The scientists investigated so-called spiroplasmas in their study. These spiral-shaped bacteria have a diameter of only 200 nanometers, roughly equivalent to the thickness of 1,000 atoms. Since they do not have a cell wall, they can rapidly change their shape and move. It is not possible to observe these bacteria sufficiently through a conventional optical microscope due to their small size and their rapid movements. Using the newly developed light-scanning optical trap, however, the biophysicists were able to hold and orient the bacteria over their entire length.
One important attribute of laser light is that overlapping light particles can increase or decrease the brightness of the beam. When light hits and is deflected from the bacterium it overlaps with the non-deflected light and thus becomes stronger, enabling the creation of three-dimensional images that are not only high in contrast but also in resolution.
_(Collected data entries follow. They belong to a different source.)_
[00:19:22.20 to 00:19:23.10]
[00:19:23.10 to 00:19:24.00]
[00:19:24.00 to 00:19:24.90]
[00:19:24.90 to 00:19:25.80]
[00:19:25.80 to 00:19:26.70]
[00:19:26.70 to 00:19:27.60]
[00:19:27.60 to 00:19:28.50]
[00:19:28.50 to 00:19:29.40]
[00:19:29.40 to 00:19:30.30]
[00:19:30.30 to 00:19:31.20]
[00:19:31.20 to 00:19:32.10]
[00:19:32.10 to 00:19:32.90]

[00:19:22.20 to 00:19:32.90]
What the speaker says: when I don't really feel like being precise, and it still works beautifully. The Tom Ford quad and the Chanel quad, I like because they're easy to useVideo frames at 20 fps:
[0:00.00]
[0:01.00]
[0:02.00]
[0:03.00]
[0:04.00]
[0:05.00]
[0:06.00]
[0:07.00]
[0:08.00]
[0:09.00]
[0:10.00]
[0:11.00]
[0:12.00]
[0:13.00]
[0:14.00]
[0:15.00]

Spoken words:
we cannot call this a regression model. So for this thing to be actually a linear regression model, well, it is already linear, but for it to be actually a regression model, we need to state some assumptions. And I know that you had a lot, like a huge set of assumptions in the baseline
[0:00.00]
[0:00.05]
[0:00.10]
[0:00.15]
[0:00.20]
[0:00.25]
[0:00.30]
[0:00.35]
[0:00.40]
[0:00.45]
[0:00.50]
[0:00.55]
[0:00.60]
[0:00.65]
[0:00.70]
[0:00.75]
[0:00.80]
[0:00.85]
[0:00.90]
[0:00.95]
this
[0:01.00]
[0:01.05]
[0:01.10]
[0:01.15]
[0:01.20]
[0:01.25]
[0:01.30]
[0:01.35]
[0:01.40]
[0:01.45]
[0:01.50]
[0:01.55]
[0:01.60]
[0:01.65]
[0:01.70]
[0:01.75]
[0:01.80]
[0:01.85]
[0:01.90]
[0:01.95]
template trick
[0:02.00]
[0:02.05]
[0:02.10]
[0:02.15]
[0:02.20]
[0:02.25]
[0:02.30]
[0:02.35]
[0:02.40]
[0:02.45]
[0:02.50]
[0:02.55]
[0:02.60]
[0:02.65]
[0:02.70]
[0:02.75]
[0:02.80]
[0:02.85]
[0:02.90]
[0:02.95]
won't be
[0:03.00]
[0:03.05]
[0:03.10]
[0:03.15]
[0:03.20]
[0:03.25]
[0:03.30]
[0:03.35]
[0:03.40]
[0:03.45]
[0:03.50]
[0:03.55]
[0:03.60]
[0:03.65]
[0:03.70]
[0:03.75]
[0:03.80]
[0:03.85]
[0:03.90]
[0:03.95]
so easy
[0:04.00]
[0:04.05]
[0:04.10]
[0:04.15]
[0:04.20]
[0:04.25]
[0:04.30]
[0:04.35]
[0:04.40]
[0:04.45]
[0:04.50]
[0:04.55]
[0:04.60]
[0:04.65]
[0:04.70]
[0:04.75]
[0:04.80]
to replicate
In this way, the researchers were able to take up to 1,000 three-dimensional images per second and record the rapid movements of the bacterium in detail in a movie (see link).
“This is fascinating in a physical sense, because the movements of the bacteria are connected with extremely small changes in energy that are usually almost impossible to measure,” says Rohrbach, a member of the Cluster of Excellence BIOSS, the Centre for Biological Signalling Studies of the University of Freiburg. This makes the discovery into a practical tool for fundamental research. “Interesting from a biological point of view are the signals that the bacterium sends out when it changes shape, because they provide clues about the molecular processes going on inside of it – for instance as a reaction to stress states the bacterium has been subjected to.”
In the future, the Freiburg scientists plan to use this method to study the behavior and cellular mechanics of other bacteria that do not have a cell wall and that are therefore difficult to treat with antibiotics. These studies could thus help scientists to reach a better understanding of bacterial infectious diseases.